*SUPPLIED DATA*:
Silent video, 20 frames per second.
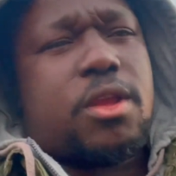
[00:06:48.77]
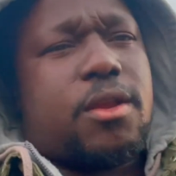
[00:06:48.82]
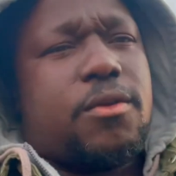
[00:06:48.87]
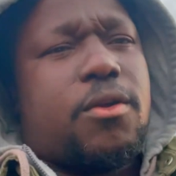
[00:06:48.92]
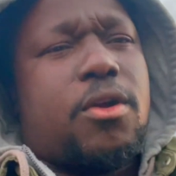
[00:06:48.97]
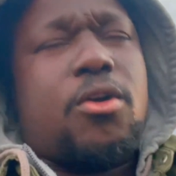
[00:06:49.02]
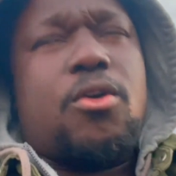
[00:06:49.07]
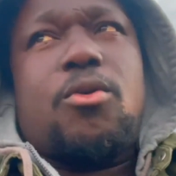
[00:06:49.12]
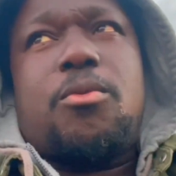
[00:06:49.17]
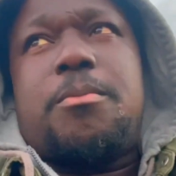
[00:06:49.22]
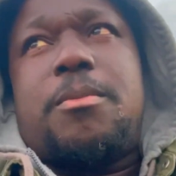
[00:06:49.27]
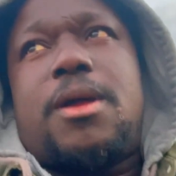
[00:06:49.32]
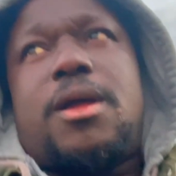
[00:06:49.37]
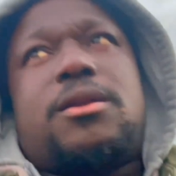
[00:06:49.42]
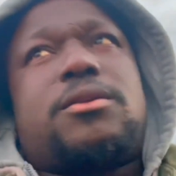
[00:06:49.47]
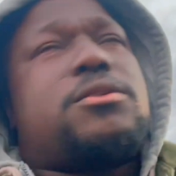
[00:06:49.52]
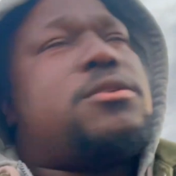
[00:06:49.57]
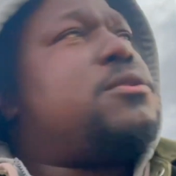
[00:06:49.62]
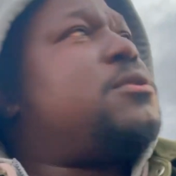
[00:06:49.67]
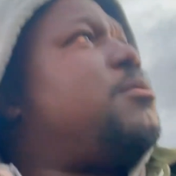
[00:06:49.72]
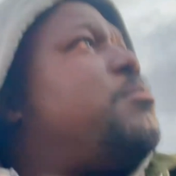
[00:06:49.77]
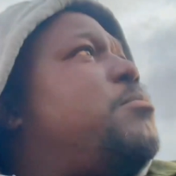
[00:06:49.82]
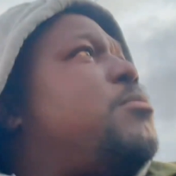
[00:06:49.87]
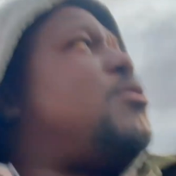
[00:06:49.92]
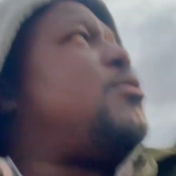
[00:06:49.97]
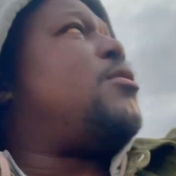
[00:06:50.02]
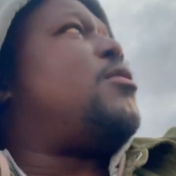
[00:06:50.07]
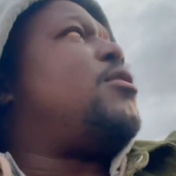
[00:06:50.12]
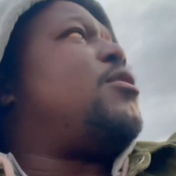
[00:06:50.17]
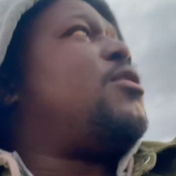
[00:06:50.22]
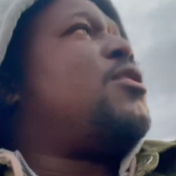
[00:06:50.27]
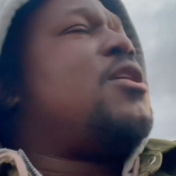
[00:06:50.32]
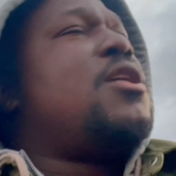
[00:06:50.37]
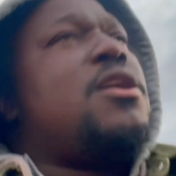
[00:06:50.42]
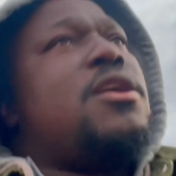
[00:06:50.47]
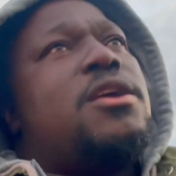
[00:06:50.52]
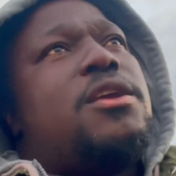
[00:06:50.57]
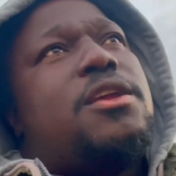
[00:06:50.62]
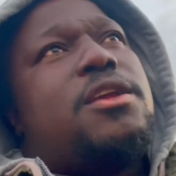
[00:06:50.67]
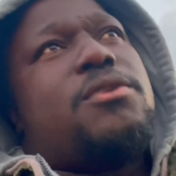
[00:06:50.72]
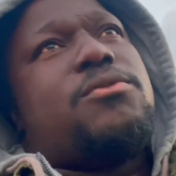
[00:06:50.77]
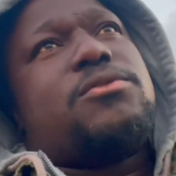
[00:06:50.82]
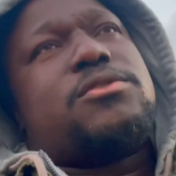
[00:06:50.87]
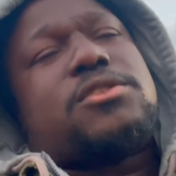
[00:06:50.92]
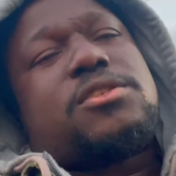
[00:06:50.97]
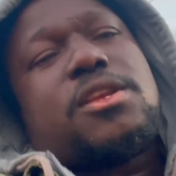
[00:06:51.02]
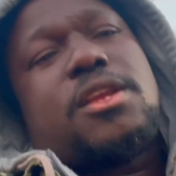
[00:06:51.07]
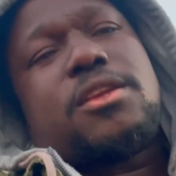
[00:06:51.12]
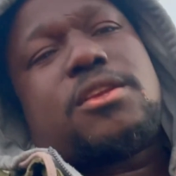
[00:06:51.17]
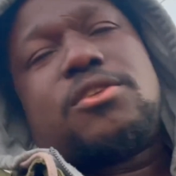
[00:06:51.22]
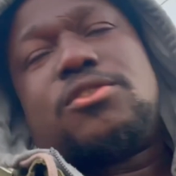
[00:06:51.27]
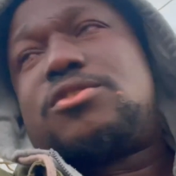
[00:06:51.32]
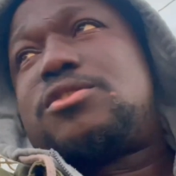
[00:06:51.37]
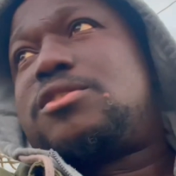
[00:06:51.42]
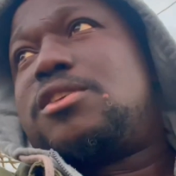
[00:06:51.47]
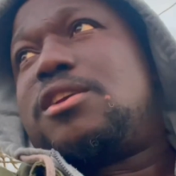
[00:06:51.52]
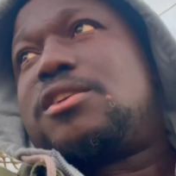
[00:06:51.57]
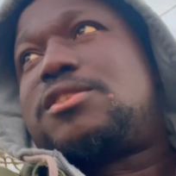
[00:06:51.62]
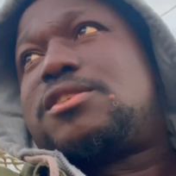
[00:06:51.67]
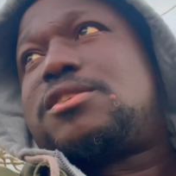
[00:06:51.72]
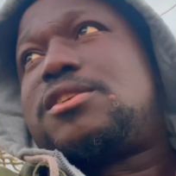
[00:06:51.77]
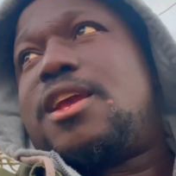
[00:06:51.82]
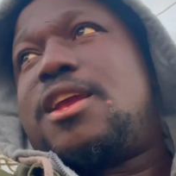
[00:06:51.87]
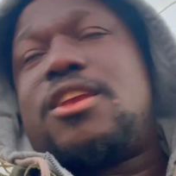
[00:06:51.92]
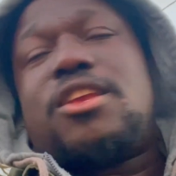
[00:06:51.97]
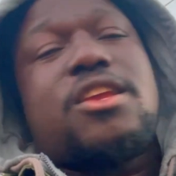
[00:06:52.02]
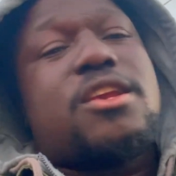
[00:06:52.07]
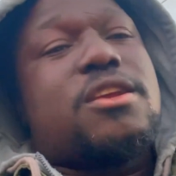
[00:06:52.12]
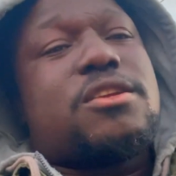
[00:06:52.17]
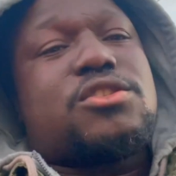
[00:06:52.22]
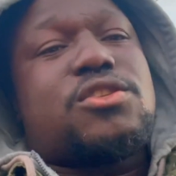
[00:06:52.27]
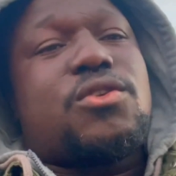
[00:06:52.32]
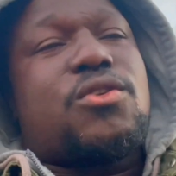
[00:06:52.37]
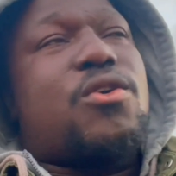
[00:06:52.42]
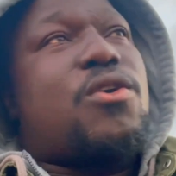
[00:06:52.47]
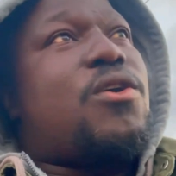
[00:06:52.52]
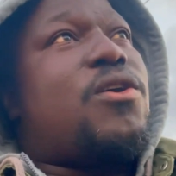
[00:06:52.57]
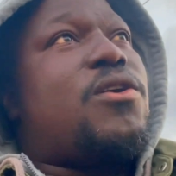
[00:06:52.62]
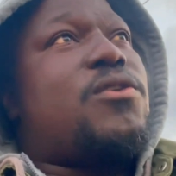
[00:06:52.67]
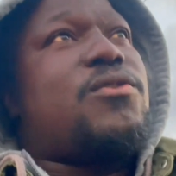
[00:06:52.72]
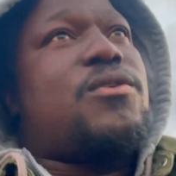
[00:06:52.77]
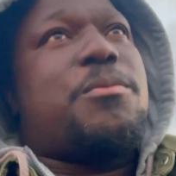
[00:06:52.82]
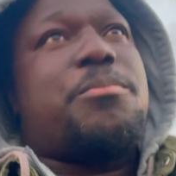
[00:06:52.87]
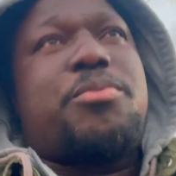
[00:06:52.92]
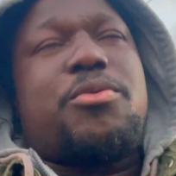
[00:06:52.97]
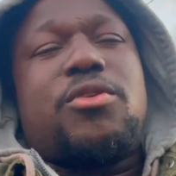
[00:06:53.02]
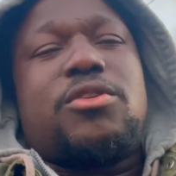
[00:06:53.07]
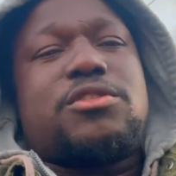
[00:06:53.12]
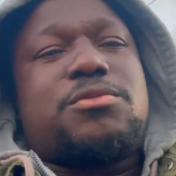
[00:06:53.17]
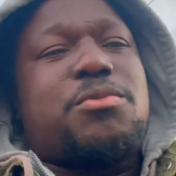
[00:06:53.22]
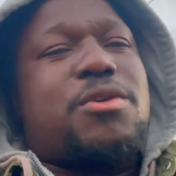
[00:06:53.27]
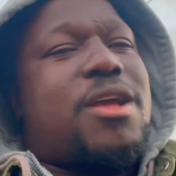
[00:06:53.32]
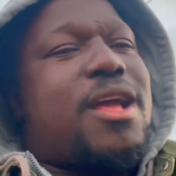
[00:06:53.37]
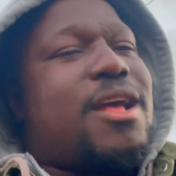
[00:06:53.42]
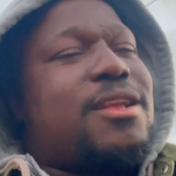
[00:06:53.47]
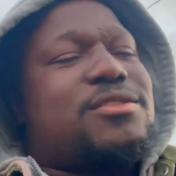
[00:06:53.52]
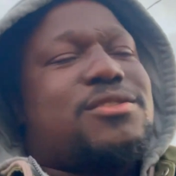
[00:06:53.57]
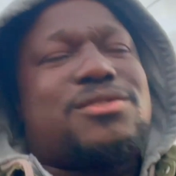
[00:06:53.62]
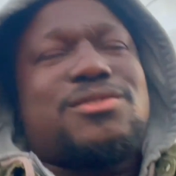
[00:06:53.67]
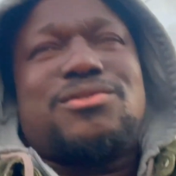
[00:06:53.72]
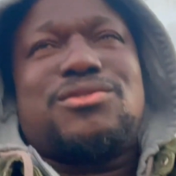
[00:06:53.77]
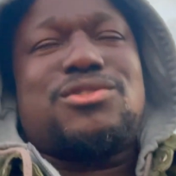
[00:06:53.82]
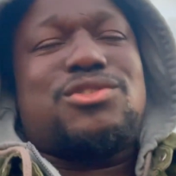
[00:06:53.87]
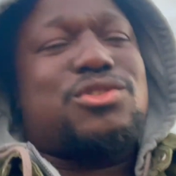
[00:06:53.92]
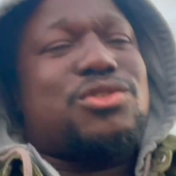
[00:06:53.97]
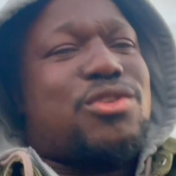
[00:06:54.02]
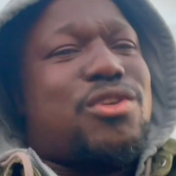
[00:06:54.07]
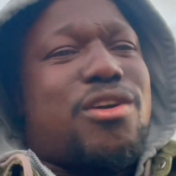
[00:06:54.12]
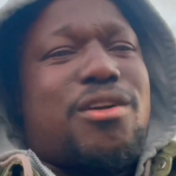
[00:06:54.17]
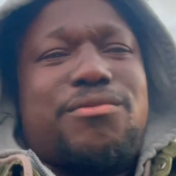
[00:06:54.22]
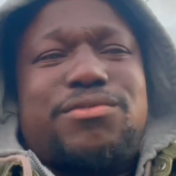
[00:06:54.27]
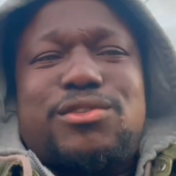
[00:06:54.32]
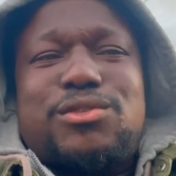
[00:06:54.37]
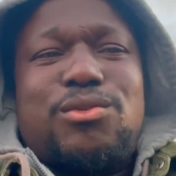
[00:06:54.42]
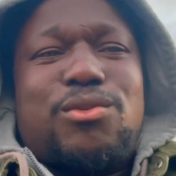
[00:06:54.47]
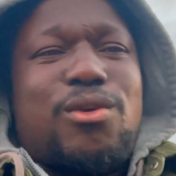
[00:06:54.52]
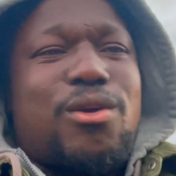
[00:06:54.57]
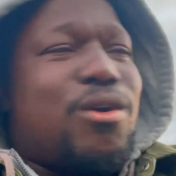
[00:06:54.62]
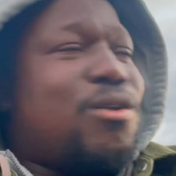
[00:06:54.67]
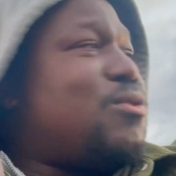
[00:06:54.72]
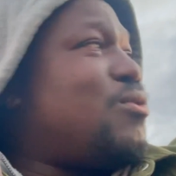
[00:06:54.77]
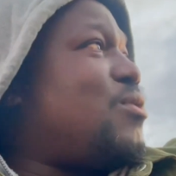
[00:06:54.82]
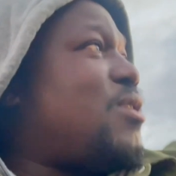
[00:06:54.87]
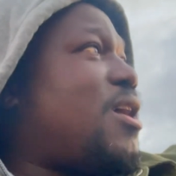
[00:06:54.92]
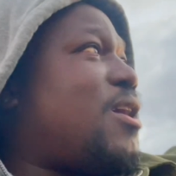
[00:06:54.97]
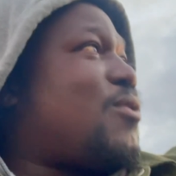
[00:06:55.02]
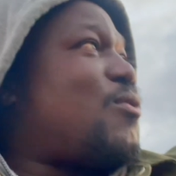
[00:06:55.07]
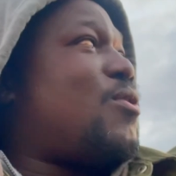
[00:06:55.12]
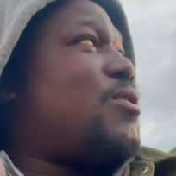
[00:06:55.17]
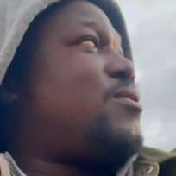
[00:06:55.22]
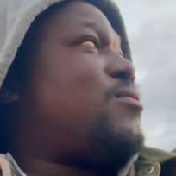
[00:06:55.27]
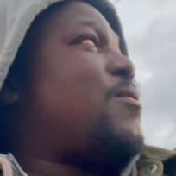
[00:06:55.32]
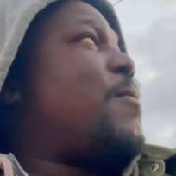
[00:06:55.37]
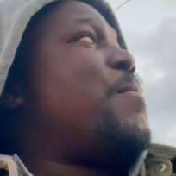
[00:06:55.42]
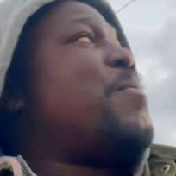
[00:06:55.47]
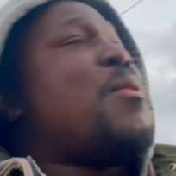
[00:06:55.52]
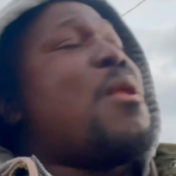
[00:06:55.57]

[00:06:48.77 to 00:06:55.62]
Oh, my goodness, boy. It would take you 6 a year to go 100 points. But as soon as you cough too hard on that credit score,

*EXERCISE OBJECTIVE*: Restate exactly the lines that start at the "[00:06:50.87]" line and end with the last line of the material above, leaving out the pictures.

*RESULT OF THIS EXERCISE*:
[00:06:50.87]
[00:06:50.92]
[00:06:50.97]
[00:06:51.02]
[00:06:51.07]
[00:06:51.12]
[00:06:51.17]
[00:06:51.22]
[00:06:51.27]
[00:06:51.32]
[00:06:51.37]
[00:06:51.42]
[00:06:51.47]
[00:06:51.52]
[00:06:51.57]
[00:06:51.62]
[00:06:51.67]
[00:06:51.72]
[00:06:51.77]
[00:06:51.82]
[00:06:51.87]
[00:06:51.92]
[00:06:51.97]
[00:06:52.02]
[00:06:52.07]
[00:06:52.12]
[00:06:52.17]
[00:06:52.22]
[00:06:52.27]
[00:06:52.32]
[00:06:52.37]
[00:06:52.42]
[00:06:52.47]
[00:06:52.52]
[00:06:52.57]
[00:06:52.62]
[00:06:52.67]
[00:06:52.72]
[00:06:52.77]
[00:06:52.82]
[00:06:52.87]
[00:06:52.92]
[00:06:52.97]
[00:06:53.02]
[00:06:53.07]
[00:06:53.12]
[00:06:53.17]
[00:06:53.22]
[00:06:53.27]
[00:06:53.32]
[00:06:53.37]
[00:06:53.42]
[00:06:53.47]
[00:06:53.52]
[00:06:53.57]
[00:06:53.62]
[00:06:53.67]
[00:06:53.72]
[00:06:53.77]
[00:06:53.82]
[00:06:53.87]
[00:06:53.92]
[00:06:53.97]
[00:06:54.02]
[00:06:54.07]
[00:06:54.12]
[00:06:54.17]
[00:06:54.22]
[00:06:54.27]
[00:06:54.32]
[00:06:54.37]
[00:06:54.42]
[00:06:54.47]
[00:06:54.52]
[00:06:54.57]
[00:06:54.62]
[00:06:54.67]
[00:06:54.72]
[00:06:54.77]
[00:06:54.82]
[00:06:54.87]
[00:06:54.92]
[00:06:54.97]
[00:06:55.02]
[00:06:55.07]
[00:06:55.12]
[00:06:55.17]
[00:06:55.22]
[00:06:55.27]
[00:06:55.32]
[00:06:55.37]
[00:06:55.42]
[00:06:55.47]
[00:06:55.52]
[00:06:55.57]

[00:06:48.77 to 00:06:55.62]
Oh, my goodness, boy. It would take you 6 a year to go 100 points. But as soon as you cough too hard on that credit score,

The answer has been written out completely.